Tiger Woods, winner of the 2019 Master's golf tournament, is back — with a media-imposed asterisk. He's being advised that he must navigate his brand around his friendship with President Donald Trump. "Tiger Woods Can’t Be Apolitical in the Age of Trump and Kaepernick," writes Dave Zirin, the hard Left sports editor of The Nation.
Zirin writes of goosebumps at the sight of Woods raising his arms in victory Sunday at the Masters, in Augusta, Ga., "the most restricted of clubs in the most restricted of sports." After all, the course sits on a former antebellum plantation. But much has changed since his last victory at Augusta, namely that social justice warriors in the media now prefer their athletes to be fully woke and to exploit big sporting moments for big social justice causes.
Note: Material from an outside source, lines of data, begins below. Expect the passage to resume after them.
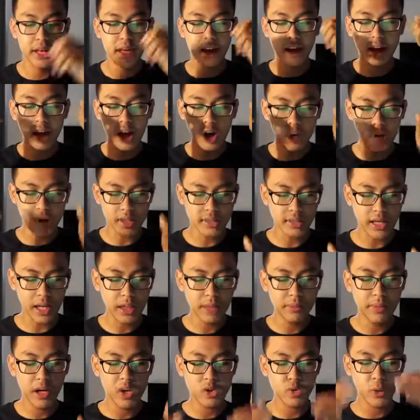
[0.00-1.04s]
In our
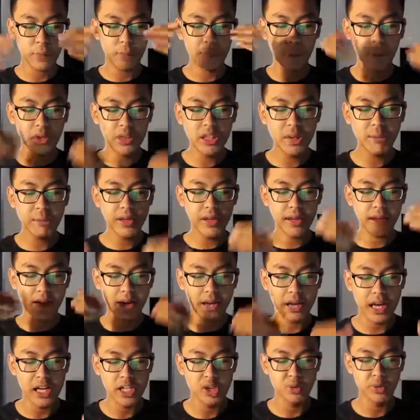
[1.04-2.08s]
side, because we put them in a
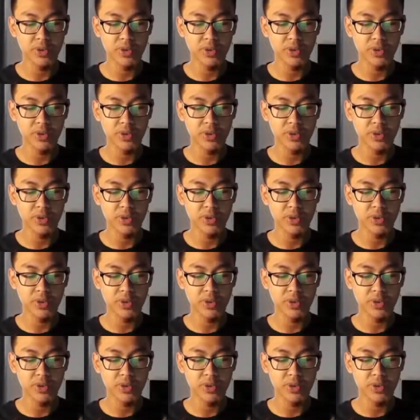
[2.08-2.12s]
class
"Back in 2005, it was still possible for Tiger Woods to play the role of the apolitical athlete: to be primarily a brand. Tiger, like one of his mentors, Michael Jordan, was a Picasso at the art of eliding anything of substance," Zirin writes.
Woods was then a trailblazing athlete who denied that his platform should include social commentary on racial oppression. Zirin faults Woods and Michael Jordan for resisting the social responsibility that Colin Kaepernick and other angry athletes have made fashionable in recent years.
Zirin calls 2019 the "shut up and dribble" era of Trump (something Trump never said; it was a Laura Ingraham line). The writer says it's now a tougher sell for athletes to not offend ticket-buying sports fans with SJW shenanigans, even though the overwhelming majority do not air their grievances in public with large captive audiences. Woods is also out-of-bounds with his Trump friendship:
"What’s more, Trump and Woods have been friends dating back to when Trump was just a reality-TV host and not whipping up white nationalists to threaten the life of a sitting member of Congress."
Woods committed the unforgiveable sin of saying: "Well, I’ve known Donald for a number of years. We’ve played golf together. We’ve had dinner together. I’ve known him pre-presidency and obviously during his presidency. He’s the president of the United States. You have to respect the office. No matter who is in the office, you may like, dislike personality or the politics, but we all must respect the office.” Way over the top for a hardcore radical like Zirin, friend of notorious athletes John Carlos, Tommie Smith, Kaepernick, Michael Bennett, et al.
Zirin would be shocked if Woods turns down President Trump's offer of the Presidential Medal of Freedom. Many athletes have chosen to "not respect an openly racist president who calls them 'sons of bitches' and brays for them to lose their jobs for the crime of protesting racism. Leading among them is the only athlete whose fame rivals Tiger, LeBron James." Zirin is unable to recognize Trump's anger as behaviorally and politically motivated, not guided by race.
The liberal Obama-supporting athletes who have boycotted Trump's White House won't be used as "props" by this president, Zirin rants. Because he disrespects people of color, women, immigrants and the disabled.
"The list tragically is as long as the Twitter rants that stand as an ugly testament to his petty—and dangerous—hatreds," Zirin writes, adding:
"Accepting any honor or medal or even photo op from this administration is anything but an apolitical act. That’s the reality of the times we live in. Tiger knows it, but he will almost certainly make the calculation that an open refusal of Trump will be a political step too far. He is going to find out that acceptance—that being a prop for this administration—will be read just as politically."
Zirin has made a career of attaching political and social justice outrage to sports. As last year's Super Bowl in Minneapolis approached, he wrote: "There are real dangers for working people, immigrants, and people of color that come with hosting the Super Bowl. It’s the danger that arrives with a massive expansion of closed-circuit television surveillance, hyper-militarized policing and the free entrance of ICE into a space that normally is a 'sanctuary city'.”